What is expected:
Repeat the data below exactly. Include each line.

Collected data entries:
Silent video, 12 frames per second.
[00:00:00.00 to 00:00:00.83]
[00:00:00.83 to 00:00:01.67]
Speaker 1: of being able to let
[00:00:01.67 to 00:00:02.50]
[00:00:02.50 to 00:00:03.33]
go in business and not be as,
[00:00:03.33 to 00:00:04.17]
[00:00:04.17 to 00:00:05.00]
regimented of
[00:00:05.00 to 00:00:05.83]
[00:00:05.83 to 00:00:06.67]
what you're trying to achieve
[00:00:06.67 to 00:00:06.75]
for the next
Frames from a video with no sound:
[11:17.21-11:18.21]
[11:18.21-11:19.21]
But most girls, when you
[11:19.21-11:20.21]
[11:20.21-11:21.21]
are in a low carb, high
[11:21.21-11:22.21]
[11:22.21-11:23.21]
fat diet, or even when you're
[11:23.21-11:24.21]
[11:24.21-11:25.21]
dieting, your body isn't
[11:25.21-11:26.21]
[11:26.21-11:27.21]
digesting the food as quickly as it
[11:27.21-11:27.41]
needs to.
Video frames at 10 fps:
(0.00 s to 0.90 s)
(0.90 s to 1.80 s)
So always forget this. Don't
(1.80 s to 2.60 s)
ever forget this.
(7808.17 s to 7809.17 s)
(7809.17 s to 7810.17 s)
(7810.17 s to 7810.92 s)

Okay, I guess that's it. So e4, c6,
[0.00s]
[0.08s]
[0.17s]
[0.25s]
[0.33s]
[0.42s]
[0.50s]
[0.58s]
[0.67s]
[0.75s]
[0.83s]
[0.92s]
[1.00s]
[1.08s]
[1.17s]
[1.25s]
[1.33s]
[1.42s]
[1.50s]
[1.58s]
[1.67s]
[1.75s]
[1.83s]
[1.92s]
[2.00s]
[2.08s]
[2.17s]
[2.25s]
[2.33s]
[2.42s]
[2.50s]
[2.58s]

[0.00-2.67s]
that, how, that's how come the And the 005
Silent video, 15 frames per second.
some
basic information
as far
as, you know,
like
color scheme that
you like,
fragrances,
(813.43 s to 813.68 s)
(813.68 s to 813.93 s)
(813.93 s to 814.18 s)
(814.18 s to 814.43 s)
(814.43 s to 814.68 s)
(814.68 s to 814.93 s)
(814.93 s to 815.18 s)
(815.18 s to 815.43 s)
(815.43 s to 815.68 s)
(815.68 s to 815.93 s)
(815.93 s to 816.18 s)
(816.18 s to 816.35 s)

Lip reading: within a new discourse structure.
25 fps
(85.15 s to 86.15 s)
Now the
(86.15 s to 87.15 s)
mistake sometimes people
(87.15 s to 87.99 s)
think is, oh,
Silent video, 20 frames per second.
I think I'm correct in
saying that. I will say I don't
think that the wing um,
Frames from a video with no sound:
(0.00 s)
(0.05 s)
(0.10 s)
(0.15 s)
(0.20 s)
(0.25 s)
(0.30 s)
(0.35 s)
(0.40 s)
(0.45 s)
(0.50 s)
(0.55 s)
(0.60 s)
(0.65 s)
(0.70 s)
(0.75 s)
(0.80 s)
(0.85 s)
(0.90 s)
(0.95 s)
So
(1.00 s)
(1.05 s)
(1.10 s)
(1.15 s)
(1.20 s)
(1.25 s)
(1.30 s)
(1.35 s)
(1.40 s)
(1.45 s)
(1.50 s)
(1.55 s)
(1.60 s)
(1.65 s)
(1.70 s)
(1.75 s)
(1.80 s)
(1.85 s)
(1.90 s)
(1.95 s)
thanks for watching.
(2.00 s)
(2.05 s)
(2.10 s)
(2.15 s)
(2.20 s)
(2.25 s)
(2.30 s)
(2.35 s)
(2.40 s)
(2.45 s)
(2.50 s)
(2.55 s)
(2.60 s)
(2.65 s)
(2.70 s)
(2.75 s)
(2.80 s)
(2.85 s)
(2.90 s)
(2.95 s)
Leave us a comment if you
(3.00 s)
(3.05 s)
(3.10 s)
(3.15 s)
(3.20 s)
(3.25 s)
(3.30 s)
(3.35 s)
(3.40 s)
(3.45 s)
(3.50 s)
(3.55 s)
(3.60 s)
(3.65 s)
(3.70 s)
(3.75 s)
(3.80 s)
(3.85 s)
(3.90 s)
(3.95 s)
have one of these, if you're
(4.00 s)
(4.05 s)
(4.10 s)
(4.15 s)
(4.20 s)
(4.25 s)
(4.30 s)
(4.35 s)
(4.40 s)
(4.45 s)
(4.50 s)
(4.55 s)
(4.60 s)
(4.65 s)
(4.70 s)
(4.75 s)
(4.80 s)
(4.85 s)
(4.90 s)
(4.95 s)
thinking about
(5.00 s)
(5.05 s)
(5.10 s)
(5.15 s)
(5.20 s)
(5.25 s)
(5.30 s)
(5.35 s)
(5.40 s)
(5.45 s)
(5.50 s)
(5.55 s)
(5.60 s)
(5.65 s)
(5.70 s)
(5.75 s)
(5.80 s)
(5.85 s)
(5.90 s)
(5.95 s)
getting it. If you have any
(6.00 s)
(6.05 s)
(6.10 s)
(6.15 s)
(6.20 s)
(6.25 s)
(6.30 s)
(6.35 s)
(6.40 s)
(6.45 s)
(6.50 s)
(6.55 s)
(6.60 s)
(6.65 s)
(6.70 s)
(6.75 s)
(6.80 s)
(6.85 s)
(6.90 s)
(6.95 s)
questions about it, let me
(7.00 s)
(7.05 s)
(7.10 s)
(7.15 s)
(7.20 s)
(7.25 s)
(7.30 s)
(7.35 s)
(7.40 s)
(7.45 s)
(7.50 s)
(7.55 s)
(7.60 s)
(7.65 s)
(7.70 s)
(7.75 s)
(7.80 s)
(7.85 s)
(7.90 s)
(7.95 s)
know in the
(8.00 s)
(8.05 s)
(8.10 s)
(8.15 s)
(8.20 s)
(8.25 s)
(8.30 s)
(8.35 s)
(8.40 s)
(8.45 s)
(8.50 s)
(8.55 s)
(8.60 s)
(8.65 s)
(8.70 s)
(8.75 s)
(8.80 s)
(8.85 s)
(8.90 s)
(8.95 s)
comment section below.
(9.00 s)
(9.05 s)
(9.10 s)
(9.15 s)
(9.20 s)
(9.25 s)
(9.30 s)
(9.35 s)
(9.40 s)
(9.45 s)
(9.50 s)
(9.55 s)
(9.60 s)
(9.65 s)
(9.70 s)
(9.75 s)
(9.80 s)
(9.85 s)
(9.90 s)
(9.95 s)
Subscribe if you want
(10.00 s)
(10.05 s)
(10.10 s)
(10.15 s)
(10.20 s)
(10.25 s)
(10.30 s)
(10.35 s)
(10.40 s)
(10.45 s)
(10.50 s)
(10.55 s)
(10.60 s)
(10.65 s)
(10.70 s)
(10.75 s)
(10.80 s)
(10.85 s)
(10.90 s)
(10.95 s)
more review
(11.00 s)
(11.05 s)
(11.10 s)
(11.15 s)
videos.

Task output:
Silent video, 12 frames per second.
[00:00:00.00 to 00:00:00.83]
[00:00:00.83 to 00:00:01.67]
Speaker 1: of being able to let
[00:00:01.67 to 00:00:02.50]
[00:00:02.50 to 00:00:03.33]
go in business and not be as,
[00:00:03.33 to 00:00:04.17]
[00:00:04.17 to 00:00:05.00]
regimented of
[00:00:05.00 to 00:00:05.83]
[00:00:05.83 to 00:00:06.67]
what you're trying to achieve
[00:00:06.67 to 00:00:06.75]
for the next
Frames from a video with no sound:
[11:17.21-11:18.21]
[11:18.21-11:19.21]
But most girls, when you
[11:19.21-11:20.21]
[11:20.21-11:21.21]
are in a low carb, high
[11:21.21-11:22.21]
[11:22.21-11:23.21]
fat diet, or even when you're
[11:23.21-11:24.21]
[11:24.21-11:25.21]
dieting, your body isn't
[11:25.21-11:26.21]
[11:26.21-11:27.21]
digesting the food as quickly as it
[11:27.21-11:27.41]
needs to.
Video frames at 10 fps:
(0.00 s to 0.90 s)
(0.90 s to 1.80 s)
So always forget this. Don't
(1.80 s to 2.60 s)
ever forget this.
(7808.17 s to 7809.17 s)
(7809.17 s to 7810.17 s)
(7810.17 s to 7810.92 s)

Okay, I guess that's it. So e4, c6,
[0.00s]
[0.08s]
[0.17s]
[0.25s]
[0.33s]
[0.42s]
[0.50s]
[0.58s]
[0.67s]
[0.75s]
[0.83s]
[0.92s]
[1.00s]
[1.08s]
[1.17s]
[1.25s]
[1.33s]
[1.42s]
[1.50s]
[1.58s]
[1.67s]
[1.75s]
[1.83s]
[1.92s]
[2.00s]
[2.08s]
[2.17s]
[2.25s]
[2.33s]
[2.42s]
[2.50s]
[2.58s]

[0.00-2.67s]
that, how, that's how come the And the 005
Silent video, 15 frames per second.
some
basic information
as far
as, you know,
like
color scheme that
you like,
fragrances,
(813.43 s to 813.68 s)
(813.68 s to 813.93 s)
(813.93 s to 814.18 s)
(814.18 s to 814.43 s)
(814.43 s to 814.68 s)
(814.68 s to 814.93 s)
(814.93 s to 815.18 s)
(815.18 s to 815.43 s)
(815.43 s to 815.68 s)
(815.68 s to 815.93 s)
(815.93 s to 816.18 s)
(816.18 s to 816.35 s)

Lip reading: within a new discourse structure.
25 fps
(85.15 s to 86.15 s)
Now the
(86.15 s to 87.15 s)
mistake sometimes people
(87.15 s to 87.99 s)
think is, oh,
Silent video, 20 frames per second.
I think I'm correct in
saying that. I will say I don't
think that the wing um,
Frames from a video with no sound:
(0.00 s)
(0.05 s)
(0.10 s)
(0.15 s)
(0.20 s)
(0.25 s)
(0.30 s)
(0.35 s)
(0.40 s)
(0.45 s)
(0.50 s)
(0.55 s)
(0.60 s)
(0.65 s)
(0.70 s)
(0.75 s)
(0.80 s)
(0.85 s)
(0.90 s)
(0.95 s)
So
(1.00 s)
(1.05 s)
(1.10 s)
(1.15 s)
(1.20 s)
(1.25 s)
(1.30 s)
(1.35 s)
(1.40 s)
(1.45 s)
(1.50 s)
(1.55 s)
(1.60 s)
(1.65 s)
(1.70 s)
(1.75 s)
(1.80 s)
(1.85 s)
(1.90 s)
(1.95 s)
thanks for watching.
(2.00 s)
(2.05 s)
(2.10 s)
(2.15 s)
(2.20 s)
(2.25 s)
(2.30 s)
(2.35 s)
(2.40 s)
(2.45 s)
(2.50 s)
(2.55 s)
(2.60 s)
(2.65 s)
(2.70 s)
(2.75 s)
(2.80 s)
(2.85 s)
(2.90 s)
(2.95 s)
Leave us a comment if you
(3.00 s)
(3.05 s)
(3.10 s)
(3.15 s)
(3.20 s)
(3.25 s)
(3.30 s)
(3.35 s)
(3.40 s)
(3.45 s)
(3.50 s)
(3.55 s)
(3.60 s)
(3.65 s)
(3.70 s)
(3.75 s)
(3.80 s)
(3.85 s)
(3.90 s)
(3.95 s)
have one of these, if you're
(4.00 s)
(4.05 s)
(4.10 s)
(4.15 s)
(4.20 s)
(4.25 s)
(4.30 s)
(4.35 s)
(4.40 s)
(4.45 s)
(4.50 s)
(4.55 s)
(4.60 s)
(4.65 s)
(4.70 s)
(4.75 s)
(4.80 s)
(4.85 s)
(4.90 s)
(4.95 s)
thinking about
(5.00 s)
(5.05 s)
(5.10 s)
(5.15 s)
(5.20 s)
(5.25 s)
(5.30 s)
(5.35 s)
(5.40 s)
(5.45 s)
(5.50 s)
(5.55 s)
(5.60 s)
(5.65 s)
(5.70 s)
(5.75 s)
(5.80 s)
(5.85 s)
(5.90 s)
(5.95 s)
getting it. If you have any
(6.00 s)
(6.05 s)
(6.10 s)
(6.15 s)
(6.20 s)
(6.25 s)
(6.30 s)
(6.35 s)
(6.40 s)
(6.45 s)
(6.50 s)
(6.55 s)
(6.60 s)
(6.65 s)
(6.70 s)
(6.75 s)
(6.80 s)
(6.85 s)
(6.90 s)
(6.95 s)
questions about it, let me
(7.00 s)
(7.05 s)
(7.10 s)
(7.15 s)
(7.20 s)
(7.25 s)
(7.30 s)
(7.35 s)
(7.40 s)
(7.45 s)
(7.50 s)
(7.55 s)
(7.60 s)
(7.65 s)
(7.70 s)
(7.75 s)
(7.80 s)
(7.85 s)
(7.90 s)
(7.95 s)
know in the
(8.00 s)
(8.05 s)
(8.10 s)
(8.15 s)
(8.20 s)
(8.25 s)
(8.30 s)
(8.35 s)
(8.40 s)
(8.45 s)
(8.50 s)
(8.55 s)
(8.60 s)
(8.65 s)
(8.70 s)
(8.75 s)
(8.80 s)
(8.85 s)
(8.90 s)
(8.95 s)
comment section below.
(9.00 s)
(9.05 s)
(9.10 s)
(9.15 s)
(9.20 s)
(9.25 s)
(9.30 s)
(9.35 s)
(9.40 s)
(9.45 s)
(9.50 s)
(9.55 s)
(9.60 s)
(9.65 s)
(9.70 s)
(9.75 s)
(9.80 s)
(9.85 s)
(9.90 s)
(9.95 s)
Subscribe if you want
(10.00 s)
(10.05 s)
(10.10 s)
(10.15 s)
(10.20 s)
(10.25 s)
(10.30 s)
(10.35 s)
(10.40 s)
(10.45 s)
(10.50 s)
(10.55 s)
(10.60 s)
(10.65 s)
(10.70 s)
(10.75 s)
(10.80 s)
(10.85 s)
(10.90 s)
(10.95 s)
more review
(11.00 s)
(11.05 s)
(11.10 s)
(11.15 s)
videos.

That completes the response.